- _Data provided_:

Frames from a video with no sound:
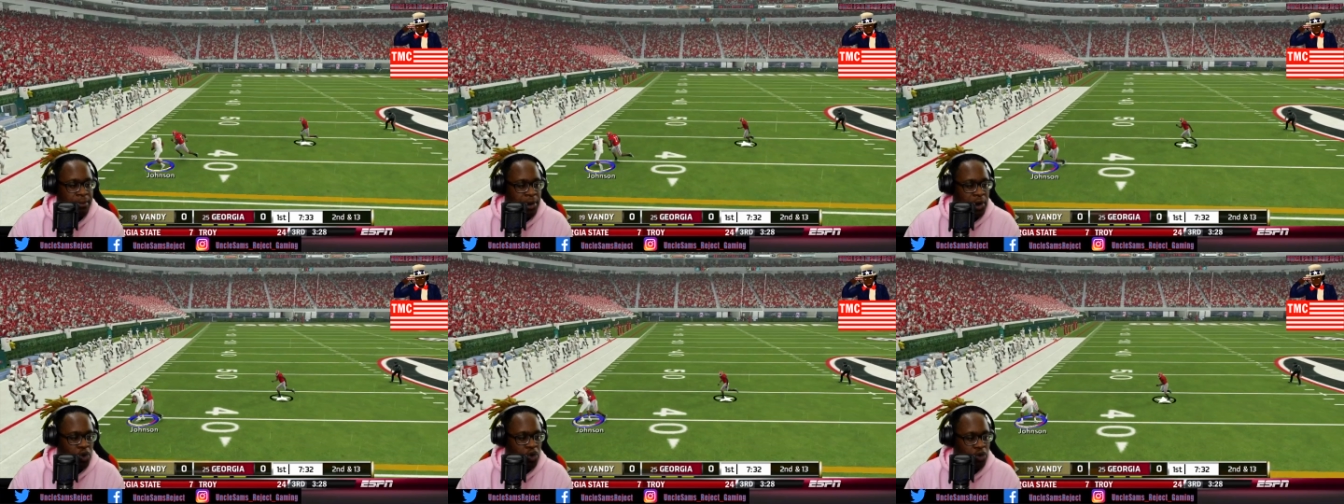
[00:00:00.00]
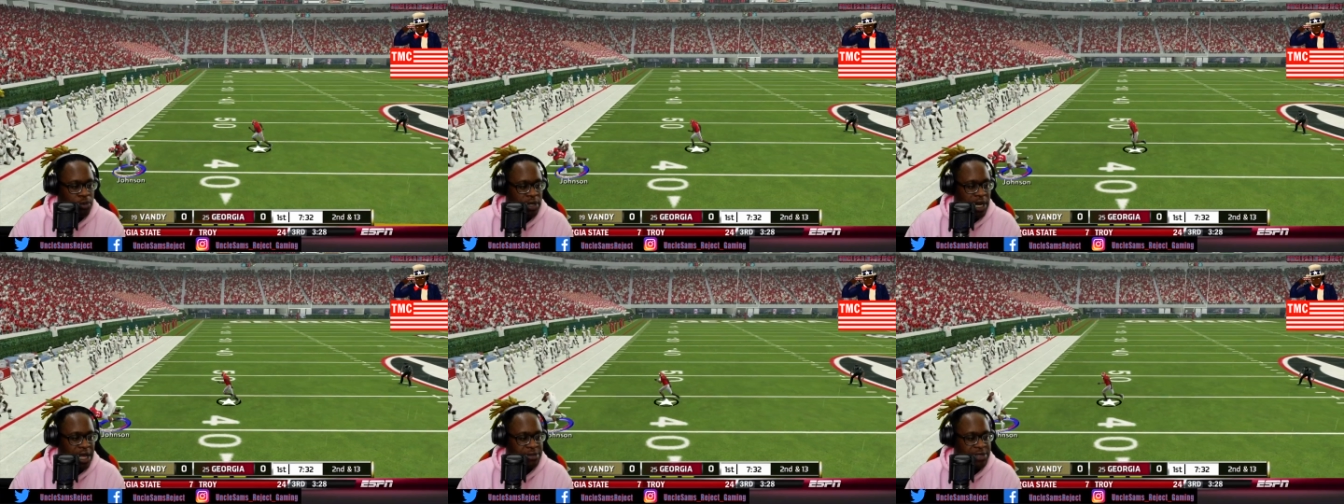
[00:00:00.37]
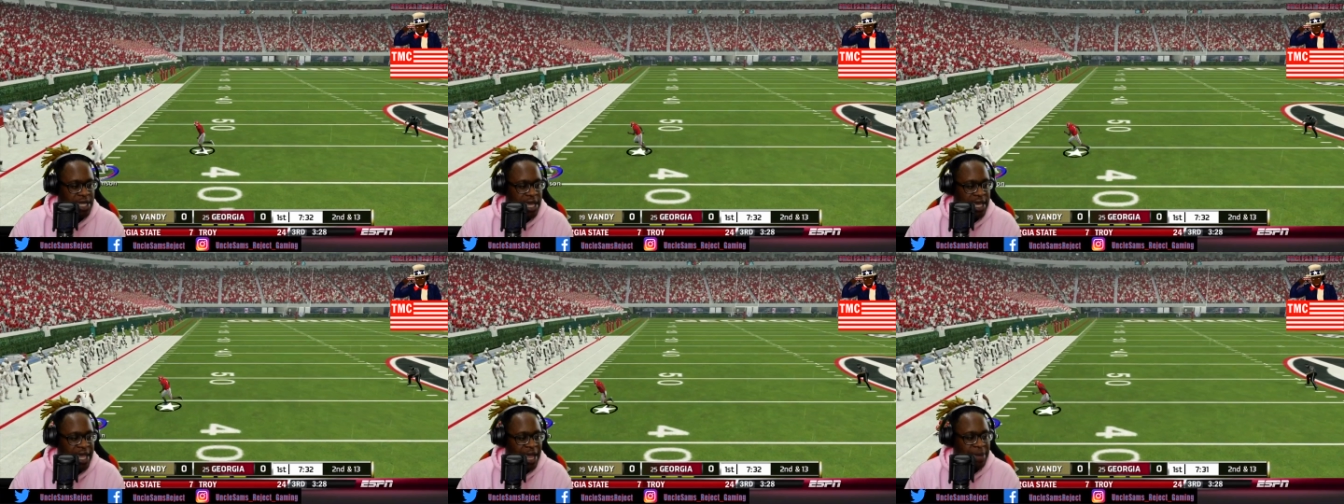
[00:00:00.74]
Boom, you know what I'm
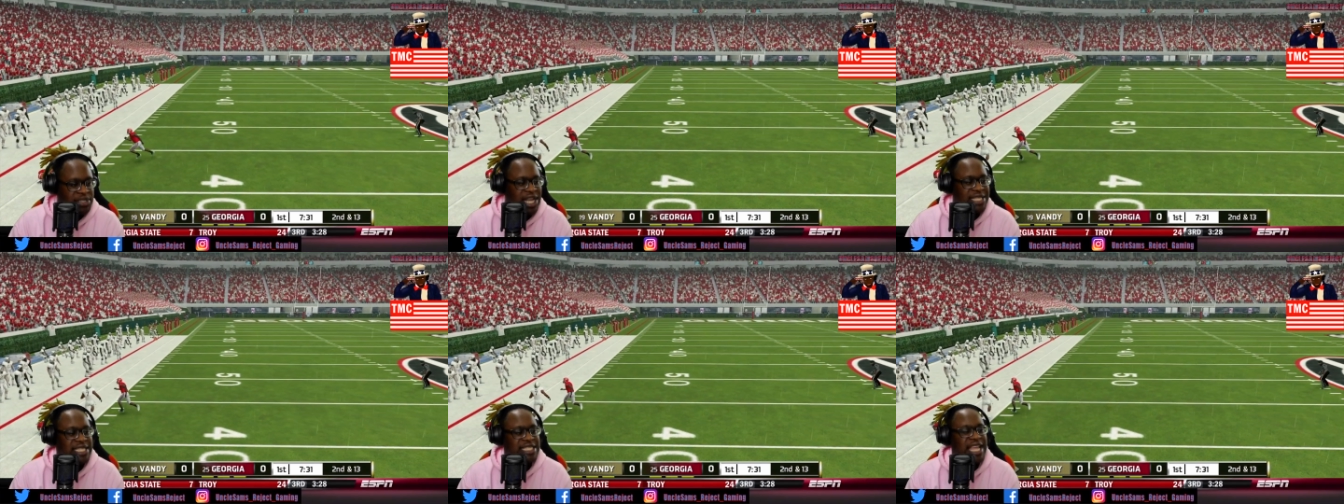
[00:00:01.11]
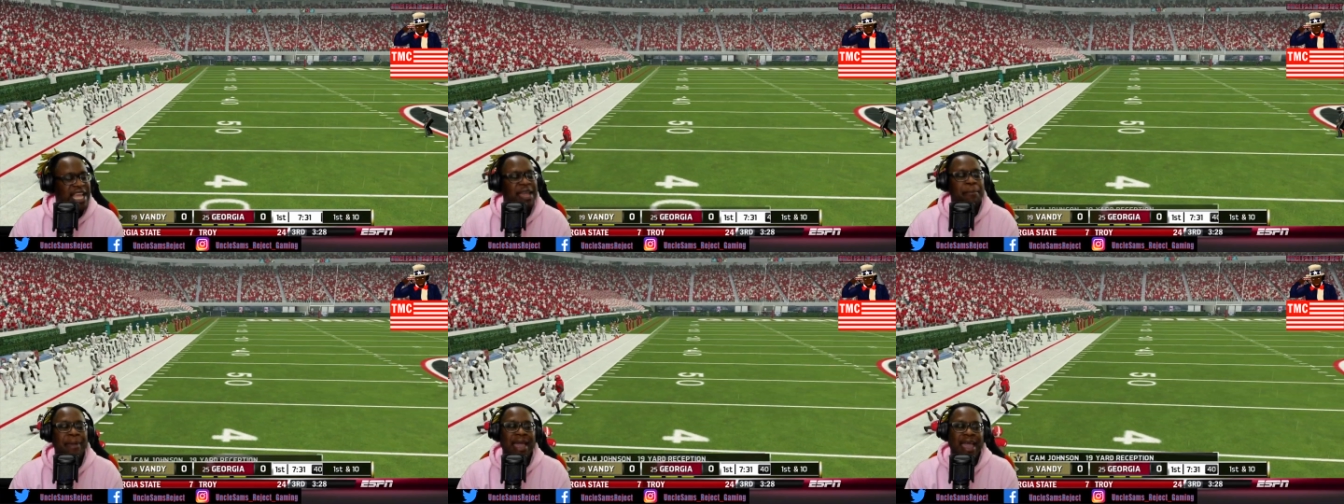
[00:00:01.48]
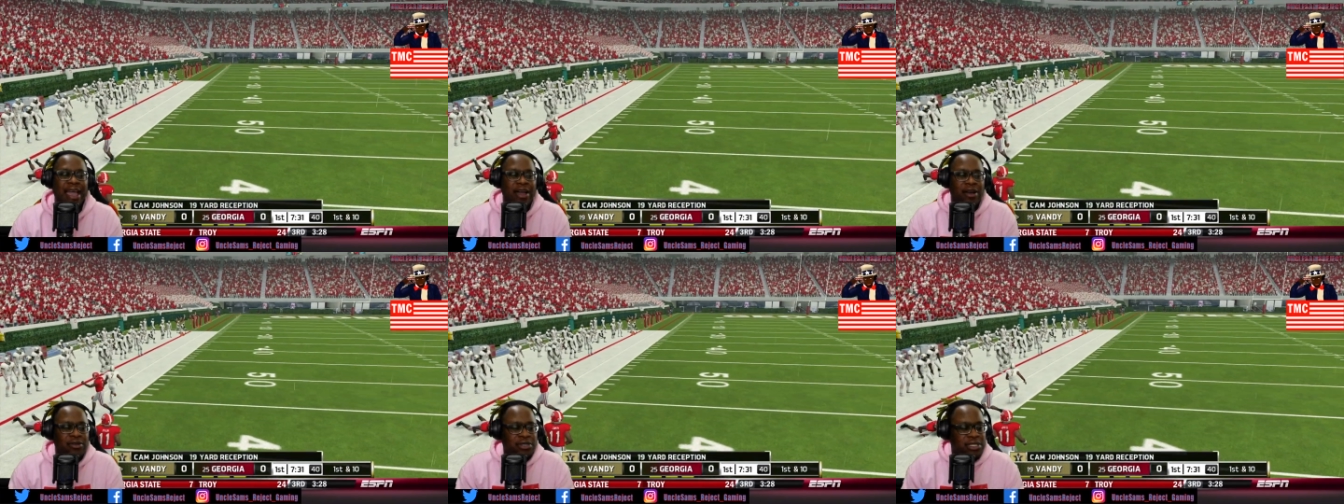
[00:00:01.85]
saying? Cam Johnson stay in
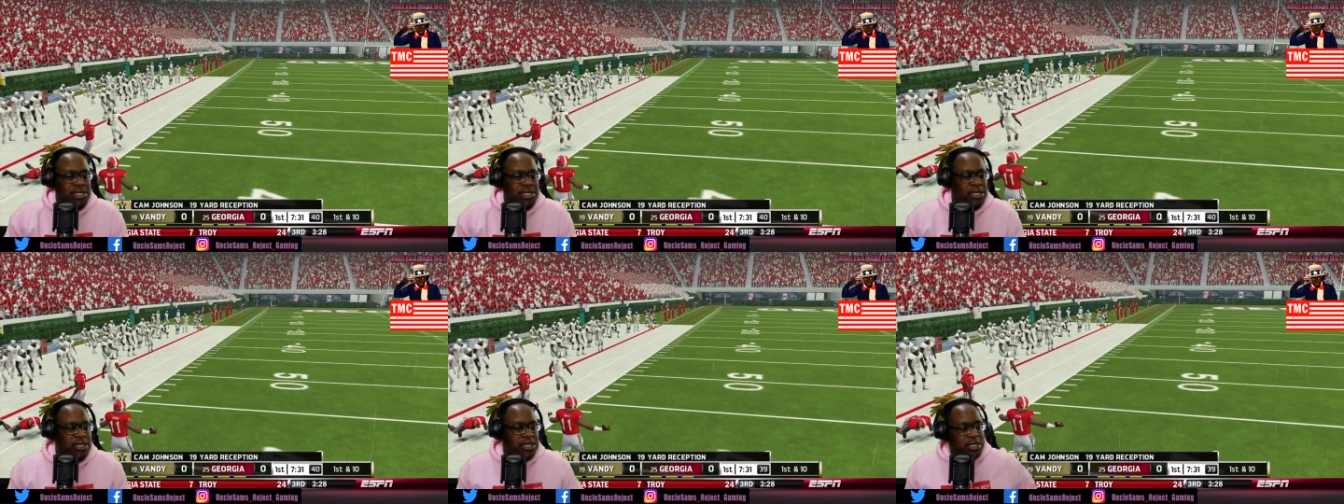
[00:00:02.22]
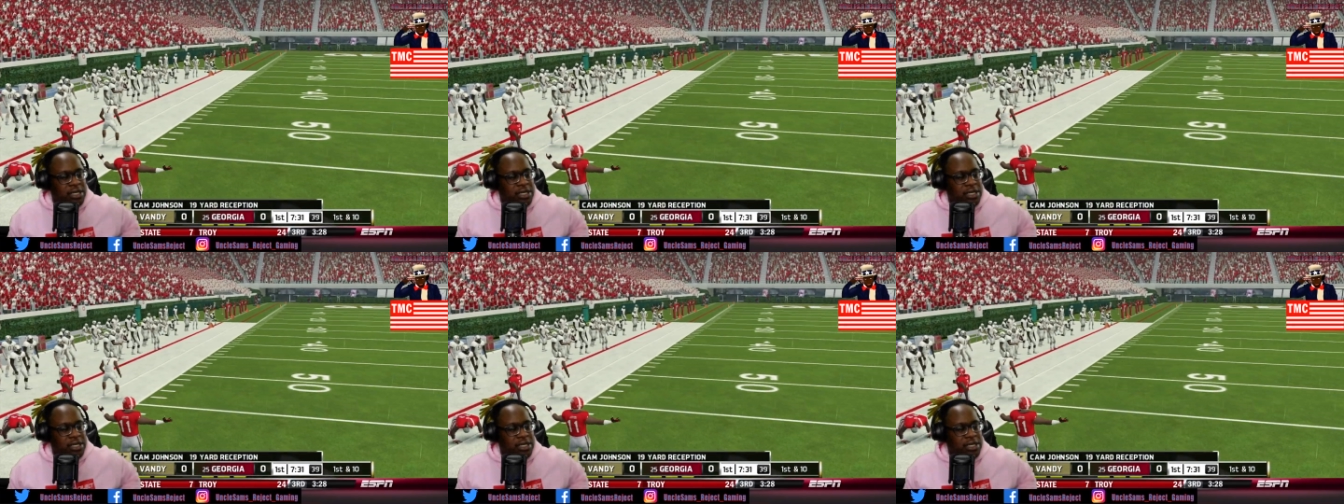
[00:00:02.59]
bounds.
* * *
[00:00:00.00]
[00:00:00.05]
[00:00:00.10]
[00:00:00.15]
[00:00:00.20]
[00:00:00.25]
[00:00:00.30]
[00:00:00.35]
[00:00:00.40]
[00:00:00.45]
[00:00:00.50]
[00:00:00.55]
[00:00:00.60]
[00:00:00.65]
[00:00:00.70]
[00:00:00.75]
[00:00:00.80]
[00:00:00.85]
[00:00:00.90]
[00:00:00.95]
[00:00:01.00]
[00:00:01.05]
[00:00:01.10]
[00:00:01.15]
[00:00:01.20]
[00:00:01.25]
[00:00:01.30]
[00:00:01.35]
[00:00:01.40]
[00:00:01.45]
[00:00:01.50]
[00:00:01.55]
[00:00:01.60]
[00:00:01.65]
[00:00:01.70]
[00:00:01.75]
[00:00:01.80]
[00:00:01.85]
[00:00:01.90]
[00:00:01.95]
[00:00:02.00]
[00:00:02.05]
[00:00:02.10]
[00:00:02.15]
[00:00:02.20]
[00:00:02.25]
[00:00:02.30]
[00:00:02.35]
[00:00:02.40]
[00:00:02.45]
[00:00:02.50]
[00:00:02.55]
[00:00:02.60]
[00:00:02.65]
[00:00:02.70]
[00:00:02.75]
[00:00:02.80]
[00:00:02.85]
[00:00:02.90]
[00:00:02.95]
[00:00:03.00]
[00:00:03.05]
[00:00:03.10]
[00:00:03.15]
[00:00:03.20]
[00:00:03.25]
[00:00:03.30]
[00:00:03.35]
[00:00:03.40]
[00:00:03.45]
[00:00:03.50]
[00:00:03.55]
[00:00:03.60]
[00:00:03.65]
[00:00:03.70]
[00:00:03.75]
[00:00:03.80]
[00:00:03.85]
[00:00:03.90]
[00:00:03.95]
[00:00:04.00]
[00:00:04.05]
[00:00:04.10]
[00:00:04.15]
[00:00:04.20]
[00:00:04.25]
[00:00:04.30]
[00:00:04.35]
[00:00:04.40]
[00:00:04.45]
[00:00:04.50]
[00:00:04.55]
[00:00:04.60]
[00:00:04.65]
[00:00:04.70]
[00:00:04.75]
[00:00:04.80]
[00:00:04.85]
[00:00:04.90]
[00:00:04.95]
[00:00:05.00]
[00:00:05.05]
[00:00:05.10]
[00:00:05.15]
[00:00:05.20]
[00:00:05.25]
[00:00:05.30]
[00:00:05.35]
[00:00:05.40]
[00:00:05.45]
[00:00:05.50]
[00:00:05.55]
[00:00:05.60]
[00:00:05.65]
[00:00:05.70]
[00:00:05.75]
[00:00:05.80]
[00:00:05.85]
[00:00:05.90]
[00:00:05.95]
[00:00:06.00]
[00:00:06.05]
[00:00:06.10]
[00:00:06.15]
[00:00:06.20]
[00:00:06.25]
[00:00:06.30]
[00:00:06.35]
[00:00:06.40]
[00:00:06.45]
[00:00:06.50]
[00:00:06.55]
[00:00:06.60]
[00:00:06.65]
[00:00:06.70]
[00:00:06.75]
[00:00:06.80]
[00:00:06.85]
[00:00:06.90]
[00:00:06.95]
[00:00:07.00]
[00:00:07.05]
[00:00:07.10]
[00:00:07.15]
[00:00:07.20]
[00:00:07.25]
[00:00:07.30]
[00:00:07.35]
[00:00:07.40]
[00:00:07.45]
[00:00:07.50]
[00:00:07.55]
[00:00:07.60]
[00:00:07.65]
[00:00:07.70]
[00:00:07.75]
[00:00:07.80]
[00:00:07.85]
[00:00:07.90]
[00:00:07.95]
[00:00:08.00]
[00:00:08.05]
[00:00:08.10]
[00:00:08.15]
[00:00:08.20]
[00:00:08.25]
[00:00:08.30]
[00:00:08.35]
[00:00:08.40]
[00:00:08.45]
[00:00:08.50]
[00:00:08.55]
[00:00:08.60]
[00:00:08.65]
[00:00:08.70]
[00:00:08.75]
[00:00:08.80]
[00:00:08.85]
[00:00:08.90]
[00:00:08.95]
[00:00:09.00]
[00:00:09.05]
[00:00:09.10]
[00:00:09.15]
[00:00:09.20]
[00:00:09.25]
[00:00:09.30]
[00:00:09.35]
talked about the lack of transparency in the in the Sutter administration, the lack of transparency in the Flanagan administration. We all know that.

- _What to work on_: Could you reproduce exactly the lines of the entries above, from the one with "[00:00:07.00]" through the one with "[00:00:08.50]", and nothing else?

- _Task answer_:
[00:00:07.00]
[00:00:07.05]
[00:00:07.10]
[00:00:07.15]
[00:00:07.20]
[00:00:07.25]
[00:00:07.30]
[00:00:07.35]
[00:00:07.40]
[00:00:07.45]
[00:00:07.50]
[00:00:07.55]
[00:00:07.60]
[00:00:07.65]
[00:00:07.70]
[00:00:07.75]
[00:00:07.80]
[00:00:07.85]
[00:00:07.90]
[00:00:07.95]
[00:00:08.00]
[00:00:08.05]
[00:00:08.10]
[00:00:08.15]
[00:00:08.20]
[00:00:08.25]
[00:00:08.30]
[00:00:08.35]
[00:00:08.40]
[00:00:08.45]
[00:00:08.50]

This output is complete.